Rates have been steadily inching up all year without rate sensitive stocks really being affected but as they got nearer to 1.5% the boiling frog finally started to feel the heat. That meant that while markets overall were flat, value stocks (cyclical, industrial stocks and also banks ) were up by around 1% and growth stocks lost a similar amount. At a global sector level financials and energy led the way (up 2 and 3% respectively) while utilities, information technology and health care stocks fell the most (all down by around 2%). Within tech, Google was one of the more resilient stocks while Facebook was down 5%. The Australian revenue of these giants probably doesn’t move the dial on their overall value but there is a sense around the world that Facebook (unlike Google) may have misjudged its spat with Australian regulators as other countries line-up behind Australia to impose regulatory and financial constraints.
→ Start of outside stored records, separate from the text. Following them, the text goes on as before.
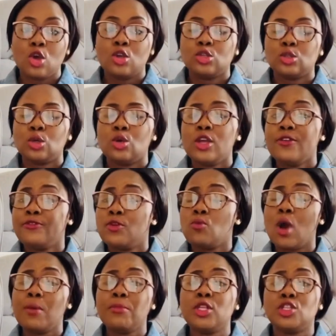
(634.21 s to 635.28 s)
So if you
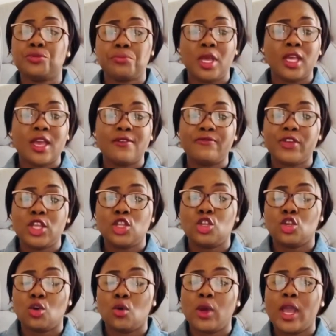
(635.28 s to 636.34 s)
want me to make a
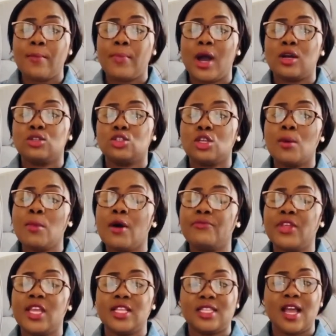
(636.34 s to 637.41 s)
video about some of
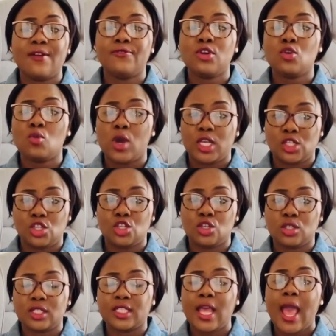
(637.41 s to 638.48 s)
the interview
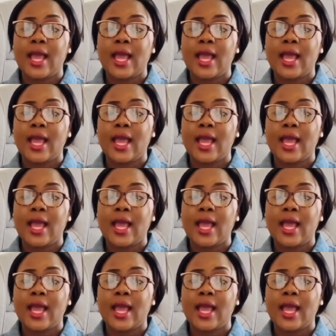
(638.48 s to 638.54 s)
questions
Similarly in Australia utilities, real estate and IT (Afterpay) were down by 4%, 3% and 2% respectively while materials were up 1% and and banks held their ground. Given the relative importance of these sectors in Australia that meant the market remained flat for the week. Consumer staples were also down largely due to Coles, which beat earnings expectations but still fell 10% as the companies’ forward guidance underlined the fact that it might not be possible for a food retailer to grow earnings at quite the same clip that it did during COVID lock-down. That suddenly makes the 20 times price/earnings multiple it trades on look quite expensive. At the other end of the spectrum Treasury Wine, whose earnings were decimated by worsening Sino-Australian trade tensions in 2020, jumped 20% when it reported that sales in Europe were taking up some of the slack from weak Chinese sales. Taken together this is another anecdote that points to how the post-COVID rotation within markets could play out.
Government bond prices continued to decline across regions and countries but credit spreads around the world were stable and, if anything firmed a little. Commodities meanwhile continued to March ever higher. The power outages in Texas will have done nothing to halt the rise of oil and natural gas prices but if anything industrial metals (including iron ore) and soft commodities were even stronger.